Angew.Chem.Int.Ed.http://doi.org/f2nqcs(2013)

One of the most iconic structures in chemistry is undoubtedly ferrocene, a compound with an iron atom neatly sandwiched between the faces of two cyclopentadienyl rings. By increasing the surface area of the organic ligands, sandwich structures with more than one metal-atom filling can also be made. For example, two corannulene molecules — a bowl-shaped hydrocarbon with five six-membered rings fused around a central pentagonal hub — can form a sandwich complex with five lithium ions bound between their convex surfaces. In this structure, each ion interacts with a six-membered ring from each ligand.
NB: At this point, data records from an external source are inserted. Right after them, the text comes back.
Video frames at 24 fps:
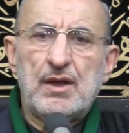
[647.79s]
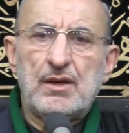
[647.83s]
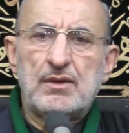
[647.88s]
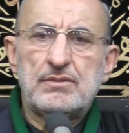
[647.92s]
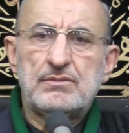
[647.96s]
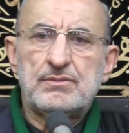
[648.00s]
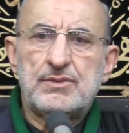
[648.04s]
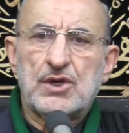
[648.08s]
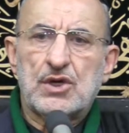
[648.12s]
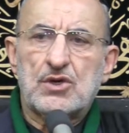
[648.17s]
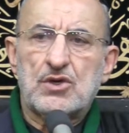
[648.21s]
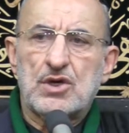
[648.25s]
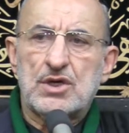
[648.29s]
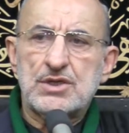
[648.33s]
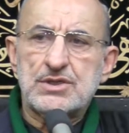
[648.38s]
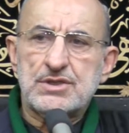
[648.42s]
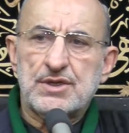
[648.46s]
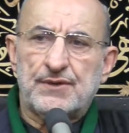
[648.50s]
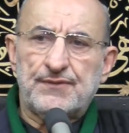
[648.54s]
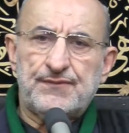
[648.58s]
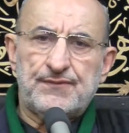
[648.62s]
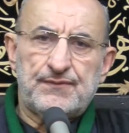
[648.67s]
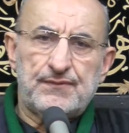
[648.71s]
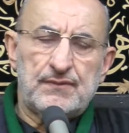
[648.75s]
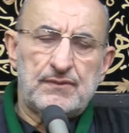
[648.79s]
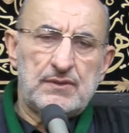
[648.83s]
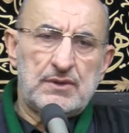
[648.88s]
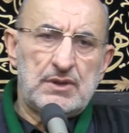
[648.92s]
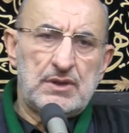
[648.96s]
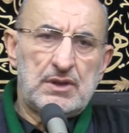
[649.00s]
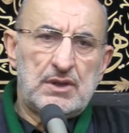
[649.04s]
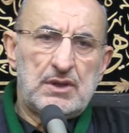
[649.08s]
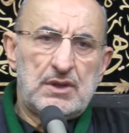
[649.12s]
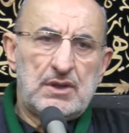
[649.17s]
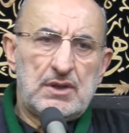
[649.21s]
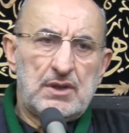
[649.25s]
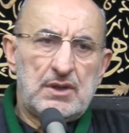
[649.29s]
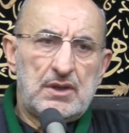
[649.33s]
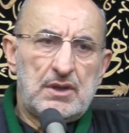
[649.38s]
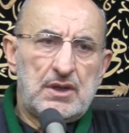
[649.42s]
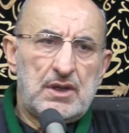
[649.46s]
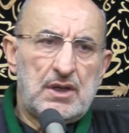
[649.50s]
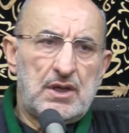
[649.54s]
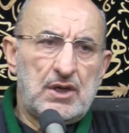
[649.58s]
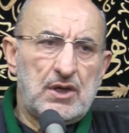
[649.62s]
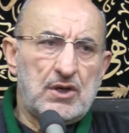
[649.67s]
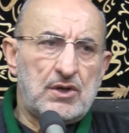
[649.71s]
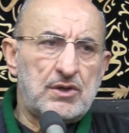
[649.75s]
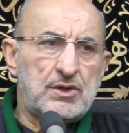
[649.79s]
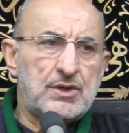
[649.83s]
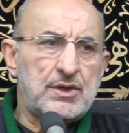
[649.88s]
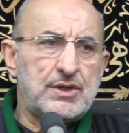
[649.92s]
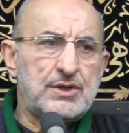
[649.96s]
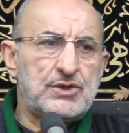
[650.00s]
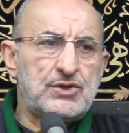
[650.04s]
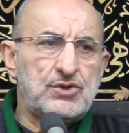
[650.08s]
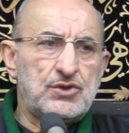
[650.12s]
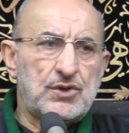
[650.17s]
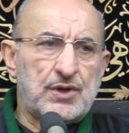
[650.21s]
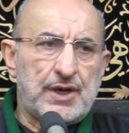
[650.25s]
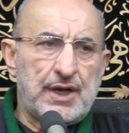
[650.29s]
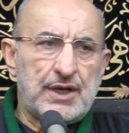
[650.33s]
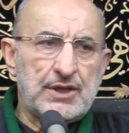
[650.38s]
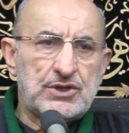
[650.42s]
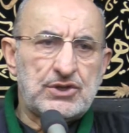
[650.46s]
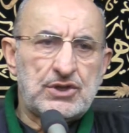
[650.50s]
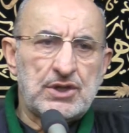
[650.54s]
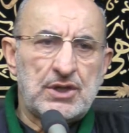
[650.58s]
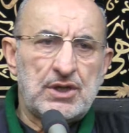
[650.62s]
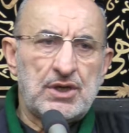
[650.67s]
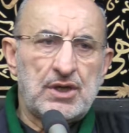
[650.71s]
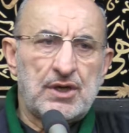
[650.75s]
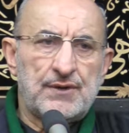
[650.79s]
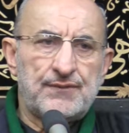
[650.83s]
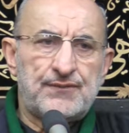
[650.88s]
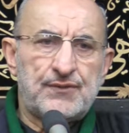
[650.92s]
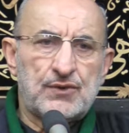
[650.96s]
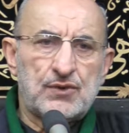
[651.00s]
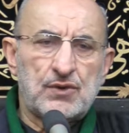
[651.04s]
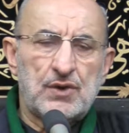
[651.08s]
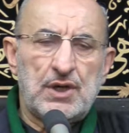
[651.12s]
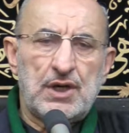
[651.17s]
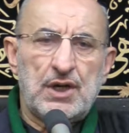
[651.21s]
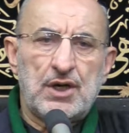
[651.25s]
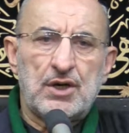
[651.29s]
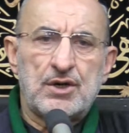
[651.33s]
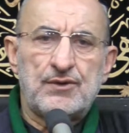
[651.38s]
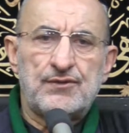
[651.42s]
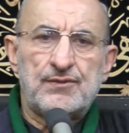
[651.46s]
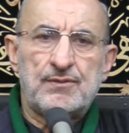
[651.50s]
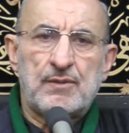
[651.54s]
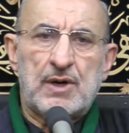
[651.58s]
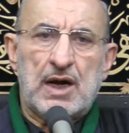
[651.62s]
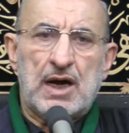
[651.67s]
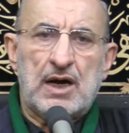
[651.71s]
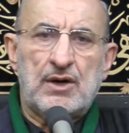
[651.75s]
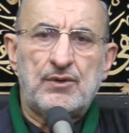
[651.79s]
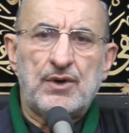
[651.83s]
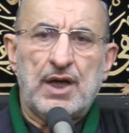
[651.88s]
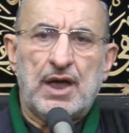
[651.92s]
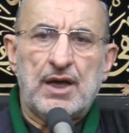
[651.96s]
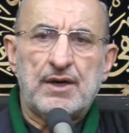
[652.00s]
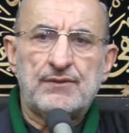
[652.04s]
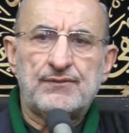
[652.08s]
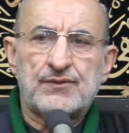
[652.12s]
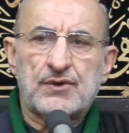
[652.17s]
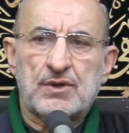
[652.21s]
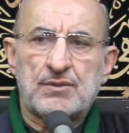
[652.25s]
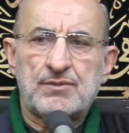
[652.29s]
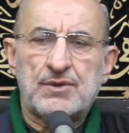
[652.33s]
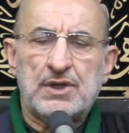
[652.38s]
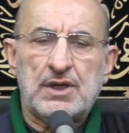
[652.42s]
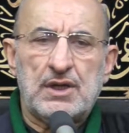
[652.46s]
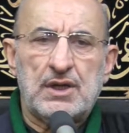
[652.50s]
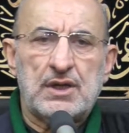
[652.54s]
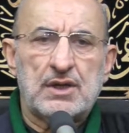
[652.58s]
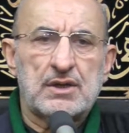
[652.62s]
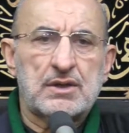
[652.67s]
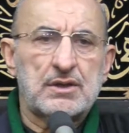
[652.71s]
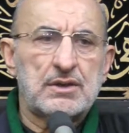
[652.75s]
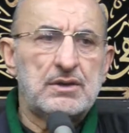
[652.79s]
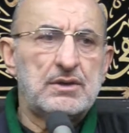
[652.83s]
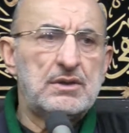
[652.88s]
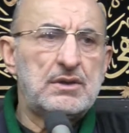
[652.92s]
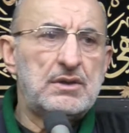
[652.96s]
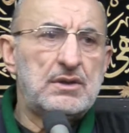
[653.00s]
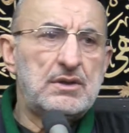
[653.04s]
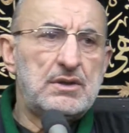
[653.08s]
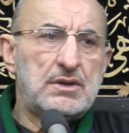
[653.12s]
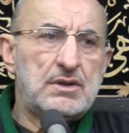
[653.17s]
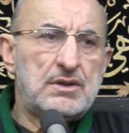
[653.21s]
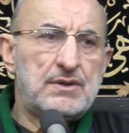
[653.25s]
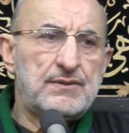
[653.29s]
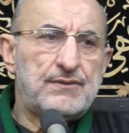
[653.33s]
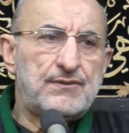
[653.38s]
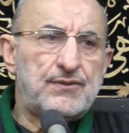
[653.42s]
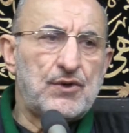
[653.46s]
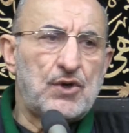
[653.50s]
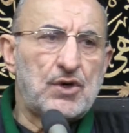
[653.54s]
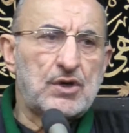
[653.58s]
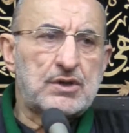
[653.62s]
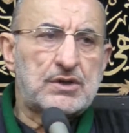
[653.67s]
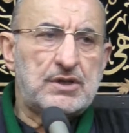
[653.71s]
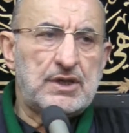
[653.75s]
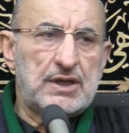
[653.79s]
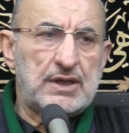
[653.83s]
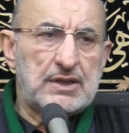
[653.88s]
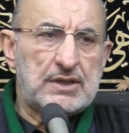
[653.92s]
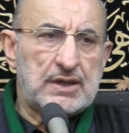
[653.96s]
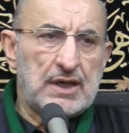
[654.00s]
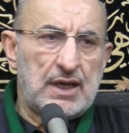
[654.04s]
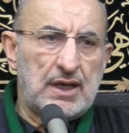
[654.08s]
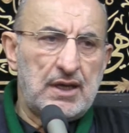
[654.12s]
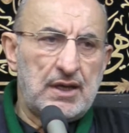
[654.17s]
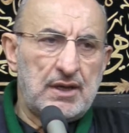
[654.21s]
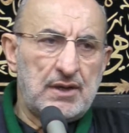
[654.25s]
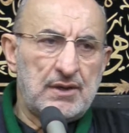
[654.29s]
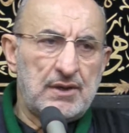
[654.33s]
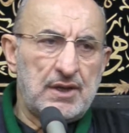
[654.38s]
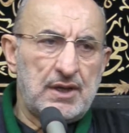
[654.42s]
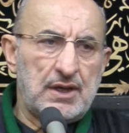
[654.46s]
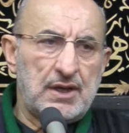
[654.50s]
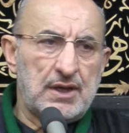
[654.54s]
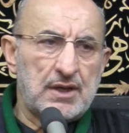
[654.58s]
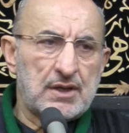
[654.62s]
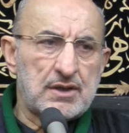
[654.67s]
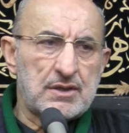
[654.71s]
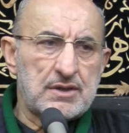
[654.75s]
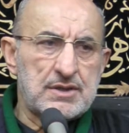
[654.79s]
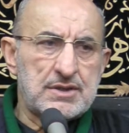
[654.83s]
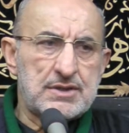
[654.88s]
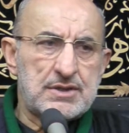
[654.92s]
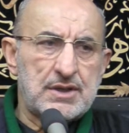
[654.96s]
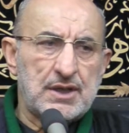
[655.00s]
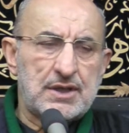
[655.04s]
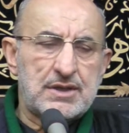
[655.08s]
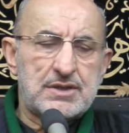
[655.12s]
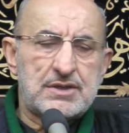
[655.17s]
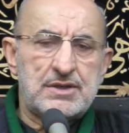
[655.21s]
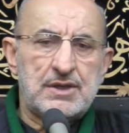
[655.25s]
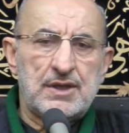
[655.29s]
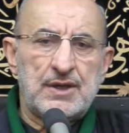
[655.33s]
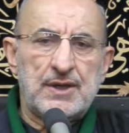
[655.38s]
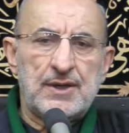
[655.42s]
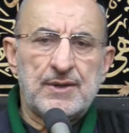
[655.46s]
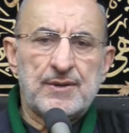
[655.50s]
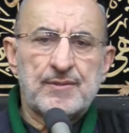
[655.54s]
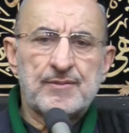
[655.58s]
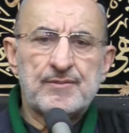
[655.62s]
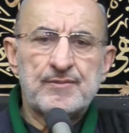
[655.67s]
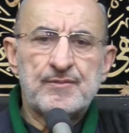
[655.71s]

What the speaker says: because of long duration of ruling of Muawiyah from the year 40 till the year 60,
Now, a team of researchers in the US led by Marina Petrukhina at the University of Albany have prepared and studied mixed-metal corrannulene sandwich complexes and shown that it is possible to squeeze six metal ions between the two organic ligands. When corranulene was reduced with a mixture of lithium and potassium, a LiK5 complex was formed in which the five potassium ions sit between the eclipsed six-membered rings of the two organic ligands and the lone lithium ion occupies the site between the two five-membered hubs. In this structure, the larger potassium ions push the corannulene ligands further apart, creating space for a lithium ion to bind between them, unlike in the parent Li5 complex where there is not enough room for a sixth metal to bind at this position. After careful re-examination of the mixed-metal reduction reaction, another sandwich complex — filled with three lithium and three potassium ions — was also isolated and characterized by X-ray crystallography (pictured).

Credit: © 2013 WILEY

The Li3K3 assembly retains the lithium ion in the hub site, and also has two lithium ions in adjacent coordination sites between the six-membered rings of the corranulene bowls. Computational studies suggest that the Li3K3 complex could be an intermediate in the conversion of the Li5 system to the LiK5 structure, with the two non-hub lithium ions acting as the hinge for a clamshell-type opening of the structure that makes the central hub binding site accessible.